* [Try it]:
Output every record exactly and leave each picture out.

Collected data
======
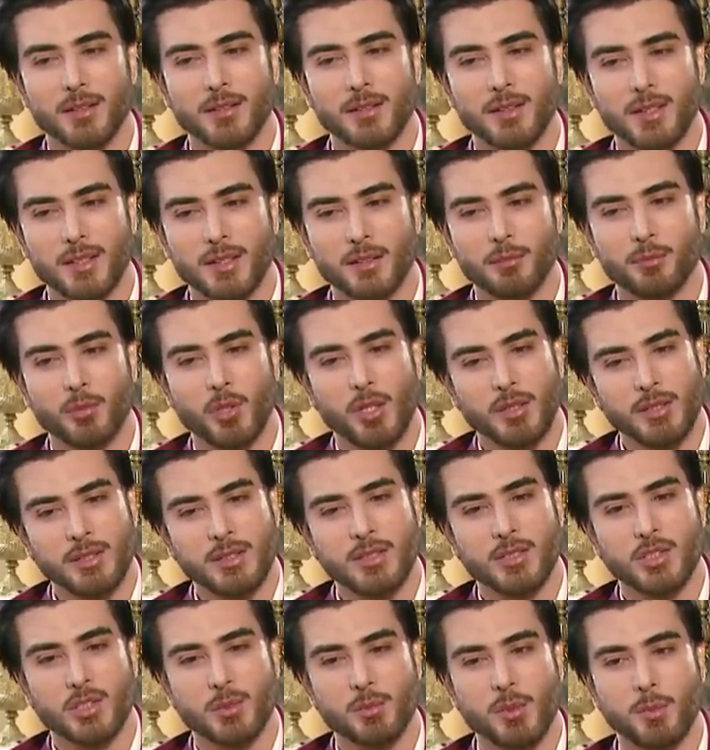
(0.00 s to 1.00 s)
लेकिन बहुत सी
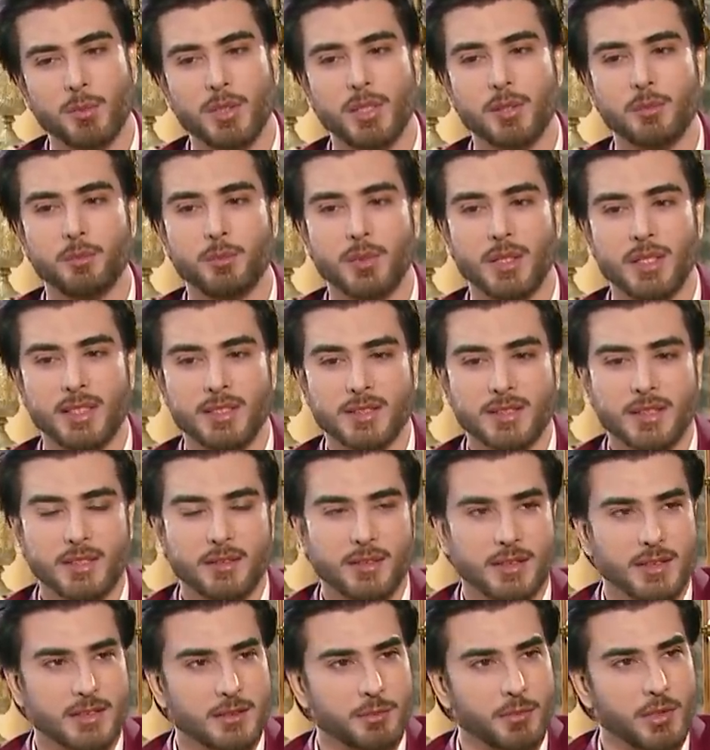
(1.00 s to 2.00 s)
चीज़ों में मेरे पेरेंट्स का
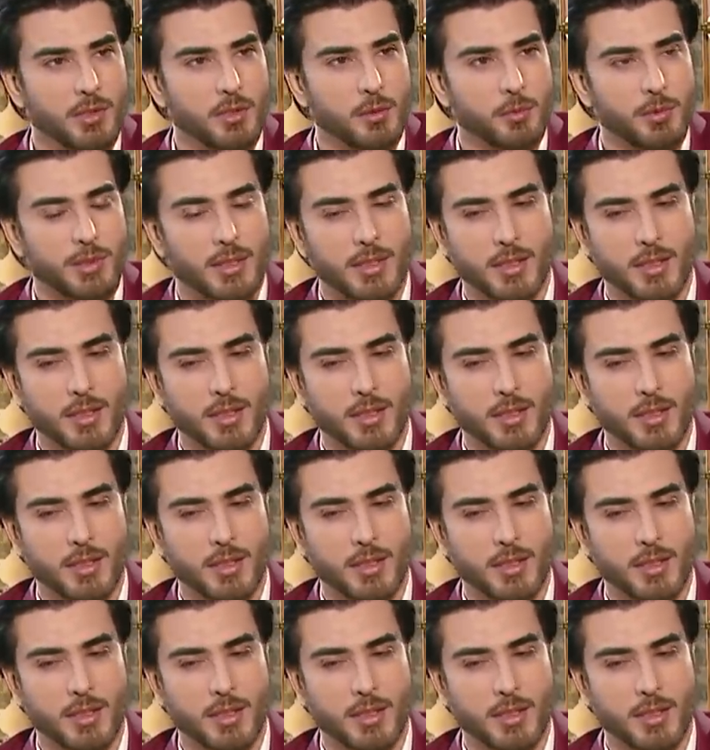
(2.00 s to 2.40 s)
ट्रस्ट मेरे ऊपर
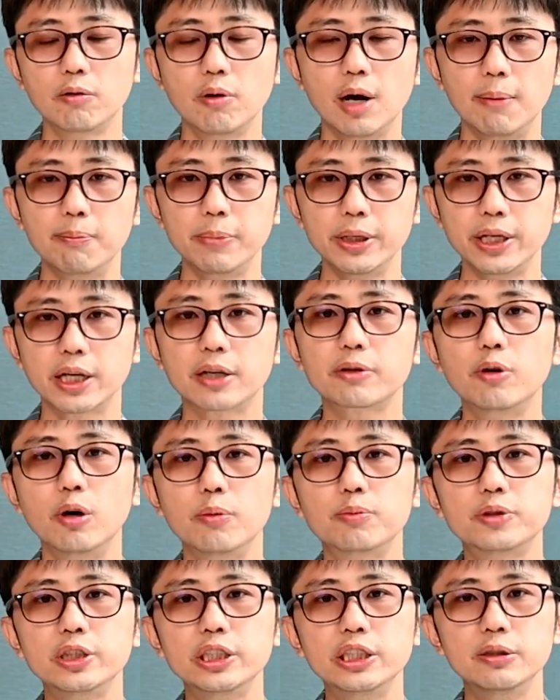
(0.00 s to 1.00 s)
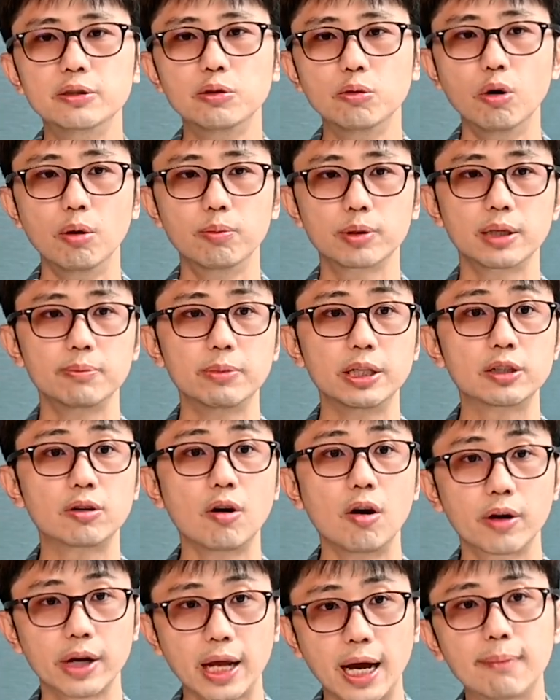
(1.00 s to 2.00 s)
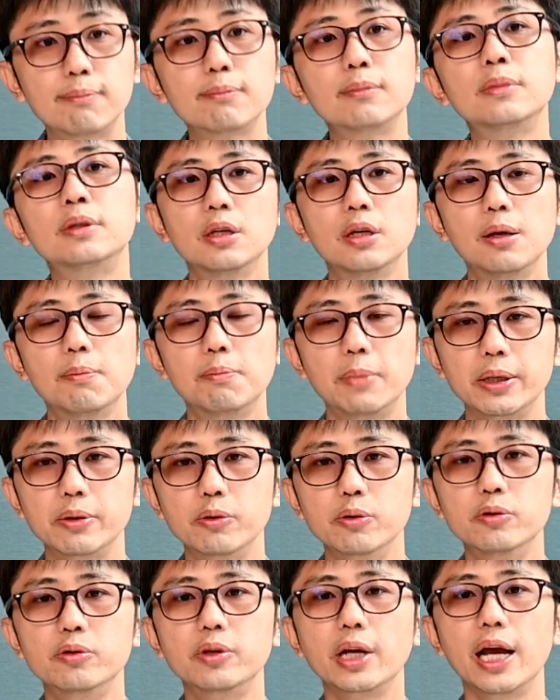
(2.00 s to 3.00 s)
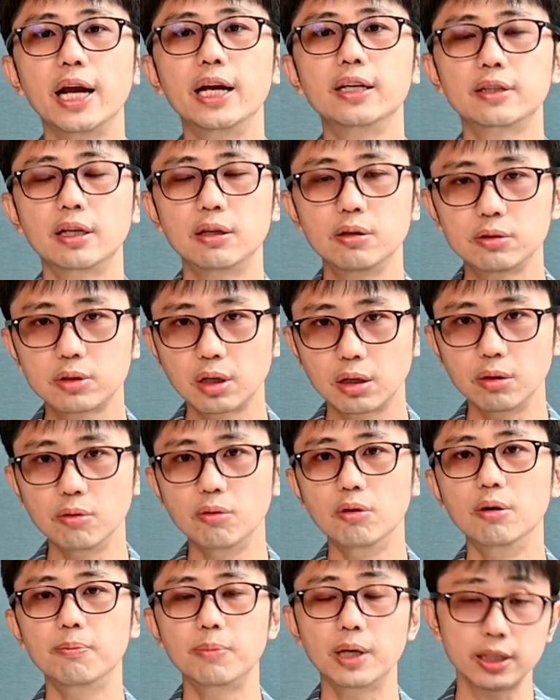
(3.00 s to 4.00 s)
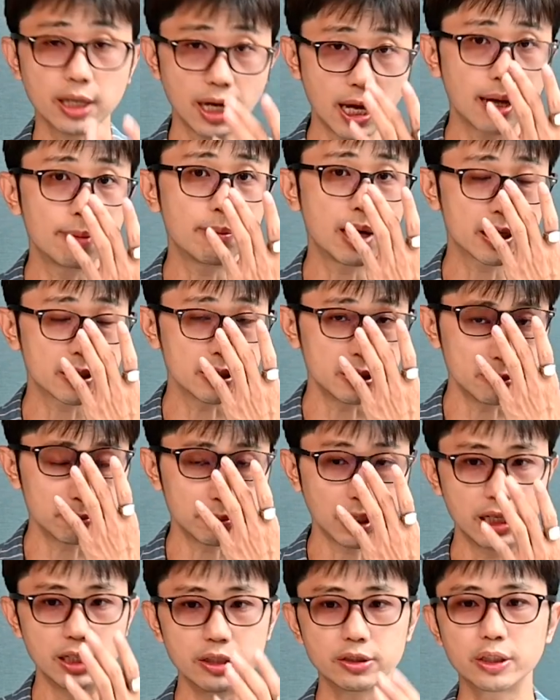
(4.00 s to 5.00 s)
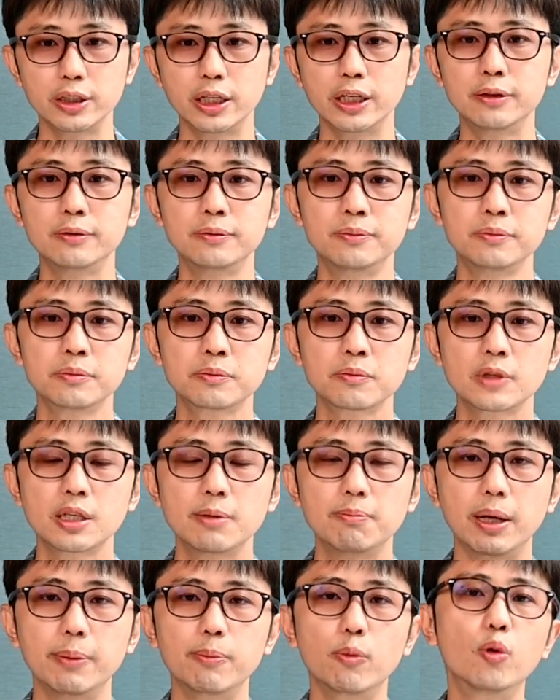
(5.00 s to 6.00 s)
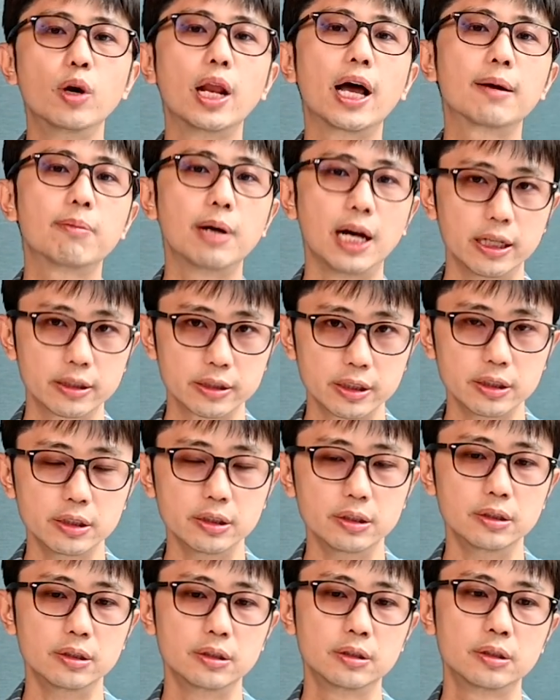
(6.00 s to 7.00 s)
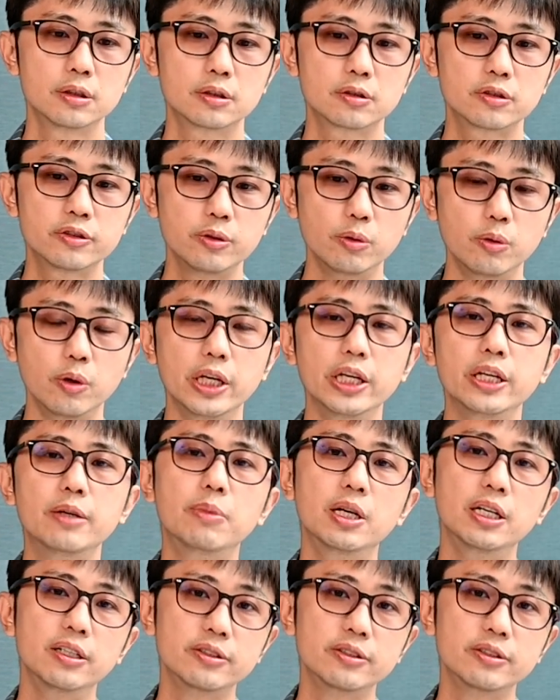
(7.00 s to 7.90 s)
ความเป็นนักรบที่รวมกันเป็นกองทัพ มันรุนแรงทะลุทะลวงประทะมากเกินไปฉะนั้นมันบูล้างผ่านเกิน สวยเบอ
======
* [Response area]:
(0.00 s to 1.00 s)
लेकिन बहुत सी
(1.00 s to 2.00 s)
चीज़ों में मेरे पेरेंट्स का
(2.00 s to 2.40 s)
ट्रस्ट मेरे ऊपर
(0.00 s to 1.00 s)
(1.00 s to 2.00 s)
(2.00 s to 3.00 s)
(3.00 s to 4.00 s)
(4.00 s to 5.00 s)
(5.00 s to 6.00 s)
(6.00 s to 7.00 s)
(7.00 s to 7.90 s)
ความเป็นนักรบที่รวมกันเป็นกองทัพ มันรุนแรงทะลุทะลวงประทะมากเกินไปฉะนั้นมันบูล้างผ่านเกิน สวยเบอ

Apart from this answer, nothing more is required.